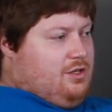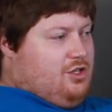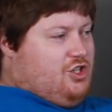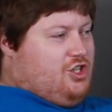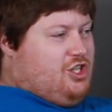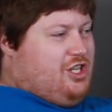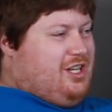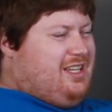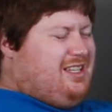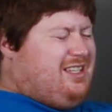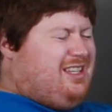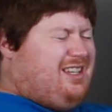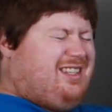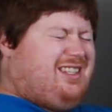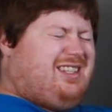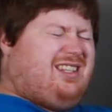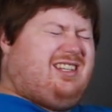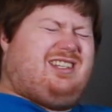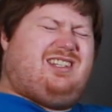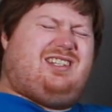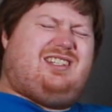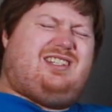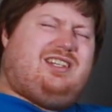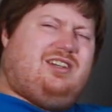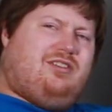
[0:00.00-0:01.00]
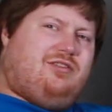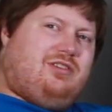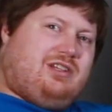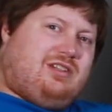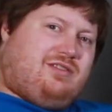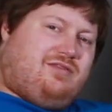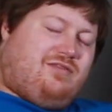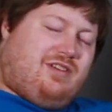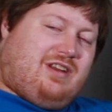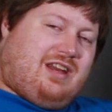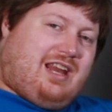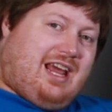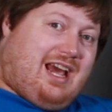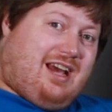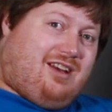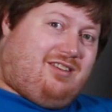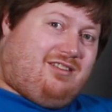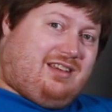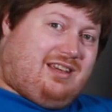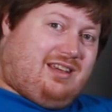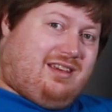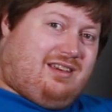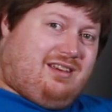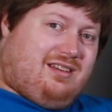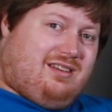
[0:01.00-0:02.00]
Jesus, the series
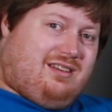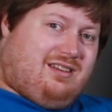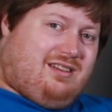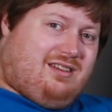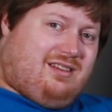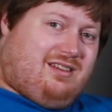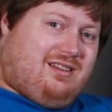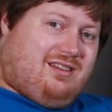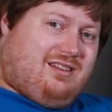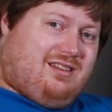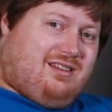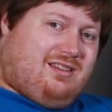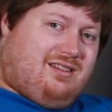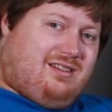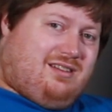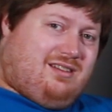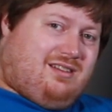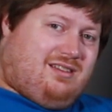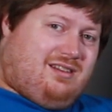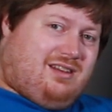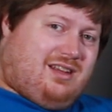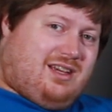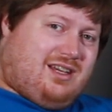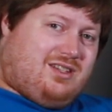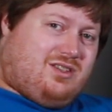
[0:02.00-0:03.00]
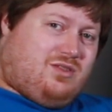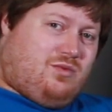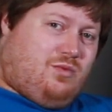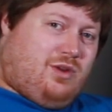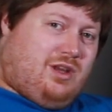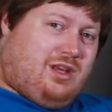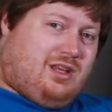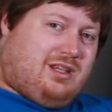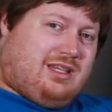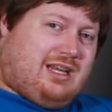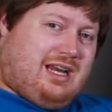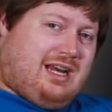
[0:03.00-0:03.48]
finale next week.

━━━━━━━━━━

Please reproduce the whole listing exactly; the pictures stay out.

[0:00.00-0:01.00]
[0:01.00-0:02.00]
Jesus, the series
[0:02.00-0:03.00]
[0:03.00-0:03.48]
finale next week.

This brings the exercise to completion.